5 things you probably did not know about the spammers who spam your website(Comments RSS)
Due to shoddy spam script programming and bandwidth saving attempts on the spammers part a legitimate user will go through various steps that spammers often will not.
Capitalizing on this will significantly reduce spam.
Furthermore it is possible you probably have a few design flaws in your site that make it exploitable (do you really need commenters being able to reply to themselves?)
Here is what I have learnt:
1. Spammers do not always follow re-directs (even less follow in-content links), real clients will.
Suggestion: Check that the IP address of the user loading a second page is the same IP address of the user who sent the post. Only submit a "Your post was successful" if it is. You will ban a large amount of spam clients from placing in redirects but a small few can still follow them, place a link on your page ("Thanks, click here to submit your comment.") to the next page instead of forcing a redirect.
Why: If you try to redirect them to another page they more often than not will not bother to follow it. Real clients automatically will. Take advantage of this.
Even though I am far from a TCP guru I still personally believe TCP IP address spoofing is even today still possible (I have seen enough comments from invalid IPs in IIS's log file to believe this).

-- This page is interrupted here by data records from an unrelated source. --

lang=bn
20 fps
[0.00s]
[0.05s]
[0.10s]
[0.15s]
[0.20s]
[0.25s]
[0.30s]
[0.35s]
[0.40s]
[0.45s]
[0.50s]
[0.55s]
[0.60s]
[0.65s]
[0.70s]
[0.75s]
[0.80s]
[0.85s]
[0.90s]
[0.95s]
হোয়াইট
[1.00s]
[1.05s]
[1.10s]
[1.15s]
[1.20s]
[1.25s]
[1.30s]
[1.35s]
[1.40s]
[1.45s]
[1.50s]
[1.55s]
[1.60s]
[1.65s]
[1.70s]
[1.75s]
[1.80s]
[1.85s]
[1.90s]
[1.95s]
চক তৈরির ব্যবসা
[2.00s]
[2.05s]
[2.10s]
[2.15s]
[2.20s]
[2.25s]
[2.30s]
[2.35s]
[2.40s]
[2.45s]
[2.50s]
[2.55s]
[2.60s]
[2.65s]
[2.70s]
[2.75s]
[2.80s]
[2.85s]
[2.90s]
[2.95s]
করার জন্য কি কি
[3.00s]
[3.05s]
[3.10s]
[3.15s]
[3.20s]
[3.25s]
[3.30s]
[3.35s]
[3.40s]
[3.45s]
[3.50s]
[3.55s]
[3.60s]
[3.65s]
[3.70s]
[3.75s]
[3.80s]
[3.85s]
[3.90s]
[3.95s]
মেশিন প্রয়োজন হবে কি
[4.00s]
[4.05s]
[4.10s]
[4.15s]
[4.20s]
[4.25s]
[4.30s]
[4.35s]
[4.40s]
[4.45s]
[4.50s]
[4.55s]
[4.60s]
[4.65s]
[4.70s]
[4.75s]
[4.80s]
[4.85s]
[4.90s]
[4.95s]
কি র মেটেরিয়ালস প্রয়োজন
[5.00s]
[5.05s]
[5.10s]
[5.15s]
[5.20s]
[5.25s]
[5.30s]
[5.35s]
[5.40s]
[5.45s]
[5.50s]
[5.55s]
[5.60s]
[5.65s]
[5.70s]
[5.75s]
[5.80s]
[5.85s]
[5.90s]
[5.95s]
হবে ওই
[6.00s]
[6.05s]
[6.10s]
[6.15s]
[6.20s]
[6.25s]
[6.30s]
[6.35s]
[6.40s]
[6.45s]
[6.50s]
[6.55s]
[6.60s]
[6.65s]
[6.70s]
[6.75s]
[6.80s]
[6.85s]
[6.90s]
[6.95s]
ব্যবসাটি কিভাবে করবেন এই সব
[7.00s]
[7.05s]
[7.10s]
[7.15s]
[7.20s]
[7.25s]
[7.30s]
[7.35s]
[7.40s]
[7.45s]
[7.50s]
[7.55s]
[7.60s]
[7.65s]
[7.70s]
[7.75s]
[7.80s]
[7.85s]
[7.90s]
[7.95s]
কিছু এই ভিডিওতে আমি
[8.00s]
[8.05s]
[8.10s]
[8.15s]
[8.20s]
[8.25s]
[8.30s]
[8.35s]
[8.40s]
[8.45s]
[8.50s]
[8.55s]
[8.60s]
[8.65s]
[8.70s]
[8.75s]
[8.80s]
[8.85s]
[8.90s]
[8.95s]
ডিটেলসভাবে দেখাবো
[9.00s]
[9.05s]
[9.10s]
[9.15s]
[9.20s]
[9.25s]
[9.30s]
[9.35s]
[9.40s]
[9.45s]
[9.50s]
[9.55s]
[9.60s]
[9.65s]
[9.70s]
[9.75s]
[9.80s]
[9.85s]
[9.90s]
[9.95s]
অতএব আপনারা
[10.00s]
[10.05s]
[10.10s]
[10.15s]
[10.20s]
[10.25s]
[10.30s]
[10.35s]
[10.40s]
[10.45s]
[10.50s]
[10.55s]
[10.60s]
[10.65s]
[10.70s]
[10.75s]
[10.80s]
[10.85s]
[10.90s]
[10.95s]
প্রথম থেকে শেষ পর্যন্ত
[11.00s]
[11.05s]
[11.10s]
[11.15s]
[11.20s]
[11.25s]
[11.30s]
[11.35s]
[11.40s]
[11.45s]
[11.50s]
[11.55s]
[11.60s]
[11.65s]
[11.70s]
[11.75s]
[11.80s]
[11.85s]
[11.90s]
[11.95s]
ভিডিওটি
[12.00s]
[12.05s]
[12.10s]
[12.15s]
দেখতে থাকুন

If the source address is incorrect, they will not be able to receive your replies. Their spam is submitted blind. Send a unique code that must be requested on the second page to eliminate this. This will also block anonymous TOR clients.
2. Spammers often disconnect from the returned page early (even before confirmation) and do not wait for it to fully load.
Suggestion: Before telling the client the submission was successful, consider checking to see if the client is still connected (ASP: If Response.IsClientConnected) if your page is long (which ironically helps) they probably have not read it (why load a long "Thanks for your comment" page when you can just disconnect and start spamming other sites?). If so do not allow the comment. Beware, it is possible a legitimate user's connection was dropped, so if they refresh the page (which they will) it should still work.
3. Spammers often keep spamming the same form continuously.
Suggestion: Consider whether multiple form posts (before another IP address comments/replies) would be legitimate, if not, block it.
Why: It is rare on a site that a user would reply to their own comment. Prevent flooding.
4. Spammers do not always request the comments page (they just learn what a valid POST is and keep submitting it).
Suggestion: Try using hidden form values for every entry + check disabled forms are disabled.
Why: A user cannot easily spam 200 of your blog entries if they need to have loaded your comments page for each one to get the unique code for each entry. Also even if you have disabled comments on a page, make sure your form handling code knows it should not be accepting comments too. The lack of a comment form does not always prevent HTTP POSTS.
5. Spammers might pretend to be a proxy so you block the wrong address.
Suggestion: Consider being able to blanket ban a proxy and look to see what that proxy is (IP Whois) before banning it.
Why: Forwarded-For is only as creditable as the proxy that sends it. It is trivial to add a x-forwarded-for header. Rely on it and you may be blocking legitimate users.
I have successfully blocked thousands and thousands of spam comments this way. Maybe it is time you did too?